Jupiter and Venus are really far apart. Hundreds of millions of miles apart. But to early risers Monday morning, it looked like the two brightest planets in the solar system were almost on top of each other.
It was a rare — and stunning sight.
NASA’s Jet Propulsion Laboratory says that at their closest point, the planets were 0.3 degrees apart. That’s smaller than the diameter of the full moon.
If you missed this stunning early-morning planetary display, don’t fret it. You’ll get another chance Tuesday about 45 minutes before sunrise. One caveat: They won’t be as close to each other.
The phenomenon is called a conjunction.
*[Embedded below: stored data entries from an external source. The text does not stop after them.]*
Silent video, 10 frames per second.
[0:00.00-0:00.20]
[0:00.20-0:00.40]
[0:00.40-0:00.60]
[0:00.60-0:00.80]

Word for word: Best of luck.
It’s not uncommon, but it’s rare to see them so close. “The planets will appear to move past each other forming what looks like a brilliant double star,” NASA said in a video touting the event.
In southeastern Spain, Néstor Mateos Ramos filmed the planets for 7 minutes and then sped up the video to show their path through the sky.
Photographer Irv Bartlett got these photos of the planets over the Palace Pier in Brighton, United Kingdom.
Astronomy photographer Alan Dyer was also up before dawn to see the conjunction over southeastern Alberta, Canada.
Because the two planets are so bright, you can see the display with your naked eye — but you do need to be careful not to stare into the sun as it rises.